Qual è il fine del bonsai e del suiseki se non quello di provare (e far provare) un’emozione dall’armonia e dalla bellezza che si diffondo attraverso un’esposizione che ricrei, anche per un fugace attimo, l’indissolubile legame dell’uomo con la natura
Per realizzare una siffatta esposizione, bisogna prima di tutto capire che non è una questione di regole, geometrie e traiettorie che si intersecano, ma di un’elevata sensibilità che si acquisisce (se si acquisisce) ed affina lavorando tanto sul bonsai/suiseki quanto su se stessi.

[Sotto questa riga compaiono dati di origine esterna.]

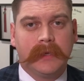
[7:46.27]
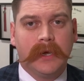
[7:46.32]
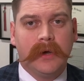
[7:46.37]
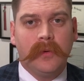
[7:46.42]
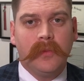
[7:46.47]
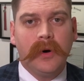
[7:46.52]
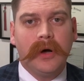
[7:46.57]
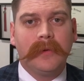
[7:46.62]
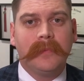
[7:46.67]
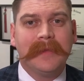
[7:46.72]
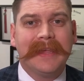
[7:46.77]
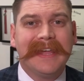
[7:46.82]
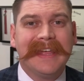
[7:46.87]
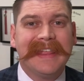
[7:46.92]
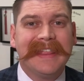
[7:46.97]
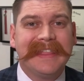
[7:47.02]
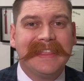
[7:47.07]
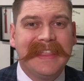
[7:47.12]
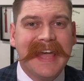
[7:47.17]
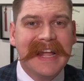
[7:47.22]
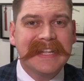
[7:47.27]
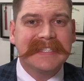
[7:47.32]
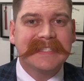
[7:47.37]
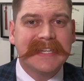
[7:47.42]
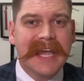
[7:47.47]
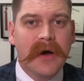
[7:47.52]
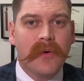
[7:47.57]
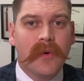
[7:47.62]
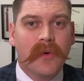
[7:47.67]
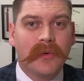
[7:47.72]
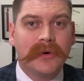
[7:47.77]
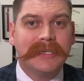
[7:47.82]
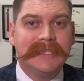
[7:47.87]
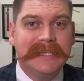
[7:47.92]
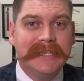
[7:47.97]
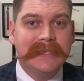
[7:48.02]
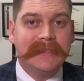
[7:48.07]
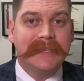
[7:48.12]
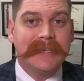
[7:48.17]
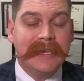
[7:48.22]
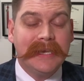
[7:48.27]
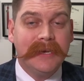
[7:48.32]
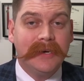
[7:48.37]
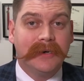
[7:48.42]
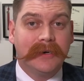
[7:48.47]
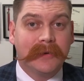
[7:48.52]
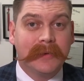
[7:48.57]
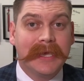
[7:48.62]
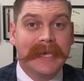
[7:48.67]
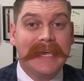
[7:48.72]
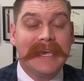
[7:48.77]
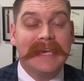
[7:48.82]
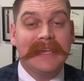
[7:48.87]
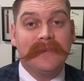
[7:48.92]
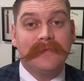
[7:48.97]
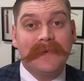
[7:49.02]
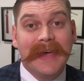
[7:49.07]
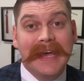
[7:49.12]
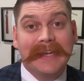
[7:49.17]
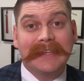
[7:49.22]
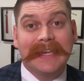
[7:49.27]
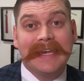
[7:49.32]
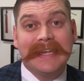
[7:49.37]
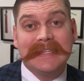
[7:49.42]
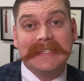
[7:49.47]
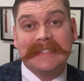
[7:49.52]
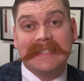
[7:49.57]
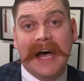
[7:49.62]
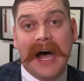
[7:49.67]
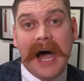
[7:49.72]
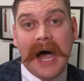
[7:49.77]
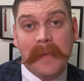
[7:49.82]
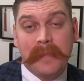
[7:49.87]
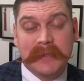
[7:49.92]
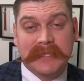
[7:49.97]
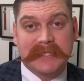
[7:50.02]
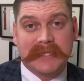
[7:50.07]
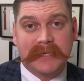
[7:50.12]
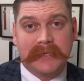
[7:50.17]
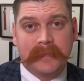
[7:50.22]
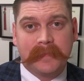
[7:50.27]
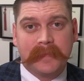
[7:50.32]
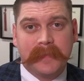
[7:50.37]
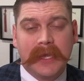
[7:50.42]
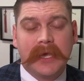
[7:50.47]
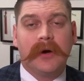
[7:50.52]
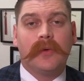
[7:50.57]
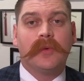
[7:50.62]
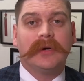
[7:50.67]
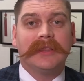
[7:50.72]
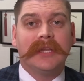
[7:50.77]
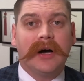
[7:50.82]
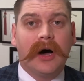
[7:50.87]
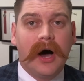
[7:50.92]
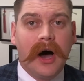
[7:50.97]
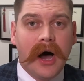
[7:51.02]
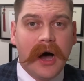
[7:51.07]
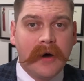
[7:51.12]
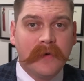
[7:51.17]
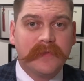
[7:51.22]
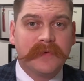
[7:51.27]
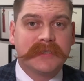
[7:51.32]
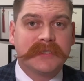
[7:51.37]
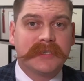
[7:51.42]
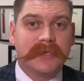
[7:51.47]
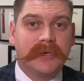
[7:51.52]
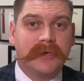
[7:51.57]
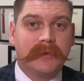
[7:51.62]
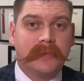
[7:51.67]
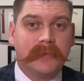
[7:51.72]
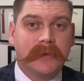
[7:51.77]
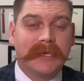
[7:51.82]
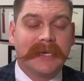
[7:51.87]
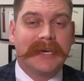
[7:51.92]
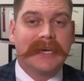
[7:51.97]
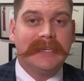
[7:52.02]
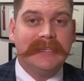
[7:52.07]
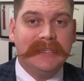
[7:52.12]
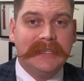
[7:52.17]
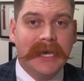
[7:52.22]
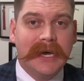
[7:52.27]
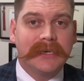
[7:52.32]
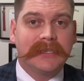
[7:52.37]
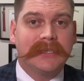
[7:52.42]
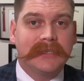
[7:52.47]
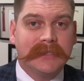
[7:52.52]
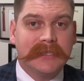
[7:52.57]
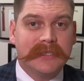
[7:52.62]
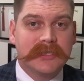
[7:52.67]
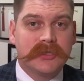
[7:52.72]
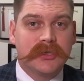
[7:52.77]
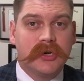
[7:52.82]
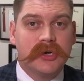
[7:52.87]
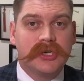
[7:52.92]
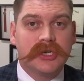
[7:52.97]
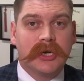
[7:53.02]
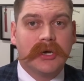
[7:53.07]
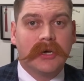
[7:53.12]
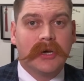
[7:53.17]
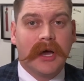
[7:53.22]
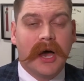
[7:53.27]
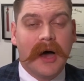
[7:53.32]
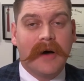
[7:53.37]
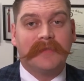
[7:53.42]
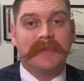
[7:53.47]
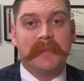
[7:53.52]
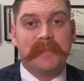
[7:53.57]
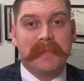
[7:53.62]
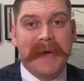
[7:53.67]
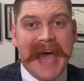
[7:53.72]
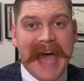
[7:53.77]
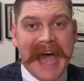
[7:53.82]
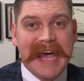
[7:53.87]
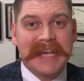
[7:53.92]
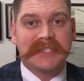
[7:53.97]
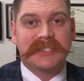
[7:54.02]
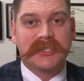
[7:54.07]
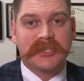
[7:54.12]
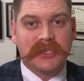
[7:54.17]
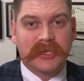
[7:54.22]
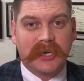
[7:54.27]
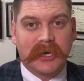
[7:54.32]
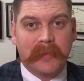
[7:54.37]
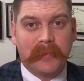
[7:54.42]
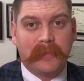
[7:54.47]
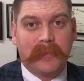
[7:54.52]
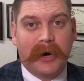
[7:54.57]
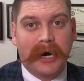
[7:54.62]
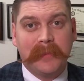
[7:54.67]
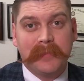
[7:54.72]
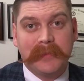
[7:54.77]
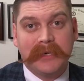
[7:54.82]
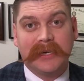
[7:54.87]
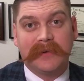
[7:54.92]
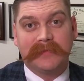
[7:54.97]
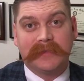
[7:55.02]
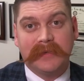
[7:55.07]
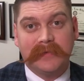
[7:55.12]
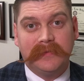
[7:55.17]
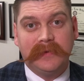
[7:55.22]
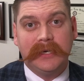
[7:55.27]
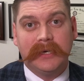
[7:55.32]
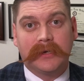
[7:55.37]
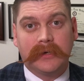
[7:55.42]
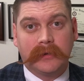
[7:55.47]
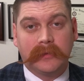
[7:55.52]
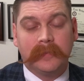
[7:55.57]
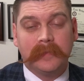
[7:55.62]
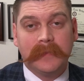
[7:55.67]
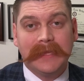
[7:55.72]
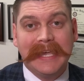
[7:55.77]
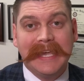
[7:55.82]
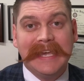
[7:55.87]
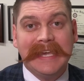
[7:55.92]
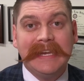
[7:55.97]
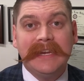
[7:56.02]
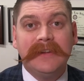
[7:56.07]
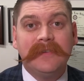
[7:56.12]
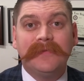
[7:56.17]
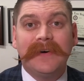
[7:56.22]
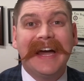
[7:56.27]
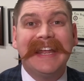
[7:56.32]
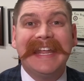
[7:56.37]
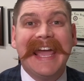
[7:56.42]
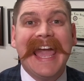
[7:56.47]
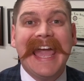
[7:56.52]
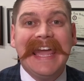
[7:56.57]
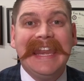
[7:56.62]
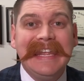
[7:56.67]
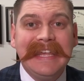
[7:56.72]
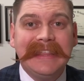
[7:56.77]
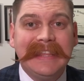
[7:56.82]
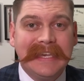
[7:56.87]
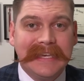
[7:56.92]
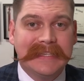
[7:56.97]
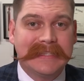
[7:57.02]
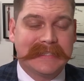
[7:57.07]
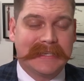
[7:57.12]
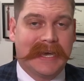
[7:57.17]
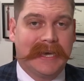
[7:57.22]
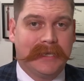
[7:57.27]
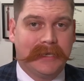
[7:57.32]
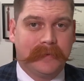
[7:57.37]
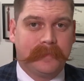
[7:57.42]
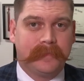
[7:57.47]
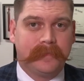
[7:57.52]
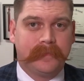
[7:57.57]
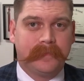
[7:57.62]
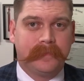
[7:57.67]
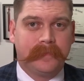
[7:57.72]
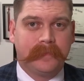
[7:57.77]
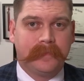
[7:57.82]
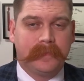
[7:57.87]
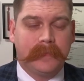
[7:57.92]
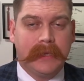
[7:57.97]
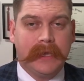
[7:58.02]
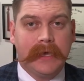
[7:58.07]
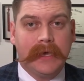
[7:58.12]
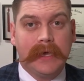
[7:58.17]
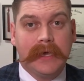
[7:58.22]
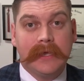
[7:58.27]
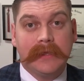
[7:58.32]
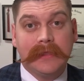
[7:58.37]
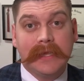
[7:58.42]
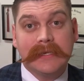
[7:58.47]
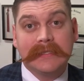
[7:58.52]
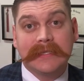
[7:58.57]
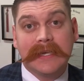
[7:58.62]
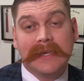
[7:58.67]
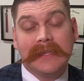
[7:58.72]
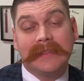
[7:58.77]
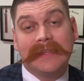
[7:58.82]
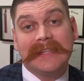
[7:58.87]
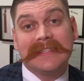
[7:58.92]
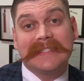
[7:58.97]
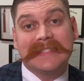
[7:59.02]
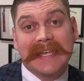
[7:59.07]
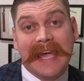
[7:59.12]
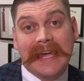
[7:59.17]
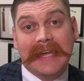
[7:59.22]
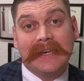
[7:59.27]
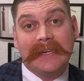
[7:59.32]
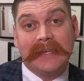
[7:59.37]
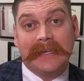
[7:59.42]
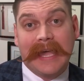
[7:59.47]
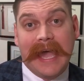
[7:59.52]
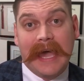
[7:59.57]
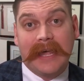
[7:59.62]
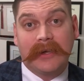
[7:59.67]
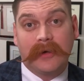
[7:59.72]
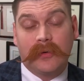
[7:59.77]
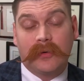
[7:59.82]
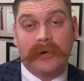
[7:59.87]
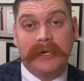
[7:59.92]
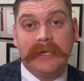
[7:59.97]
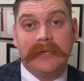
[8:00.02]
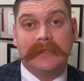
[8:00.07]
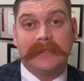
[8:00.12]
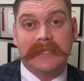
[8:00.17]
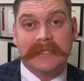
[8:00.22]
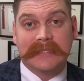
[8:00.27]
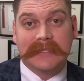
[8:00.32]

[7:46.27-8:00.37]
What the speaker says: Well, that's not what we're dealing here. In fact, it's the opposite. When the officer conducted the search of the passenger compartment of the vehicle, he didn't find anything inside, and thus that second category does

Come associazione promuoviamo questo tipo di ricerca attraverso diverse attività che diano quelle indicazioni utili per fare dei passi in avanti nella giusta direzione di questo lungo percorso; sabato 8 giugno abbiamo avuto il piacere di organizzare due seminari congiunti volti ad illuminarci sul come realizzare degli abbinamenti armonici tra vaso e bonsai e tra vassoio e suiseki.

Il Maestro Hideo Suzuki era solito dire che il bonsai ed il suiseki sono le due ruote di una stessa bicicletta, capire questa dualità vuol dire afferrare l’essenza dell’arte giapponese. 

Guide di questa giornata, Tiberio Gracco e Daniela Schifano, entrambi dotati di una preparazione e di una sensibilità pari soltanto alla passione ed alla dedizione che nutrono per queste arti, persone speciali a cui vanno i nostri più grandi ringraziamenti.
Un grazie particolare a Daniela che, venuta da Roma con l’auto strapiena di suiseki, suiban, doban, e quant’altro, ha dato riprova della sua infinita disponibilità e competenza.
Illustrare come si possa giungere ad un abbinamento armonico tra i vari elementi di un esposizione non è certo semplice, ma grazie a Daniela e Tiberio la comprensione di tali tematiche sono risultate più chiare ed attuabili di quanto potessimo sperare.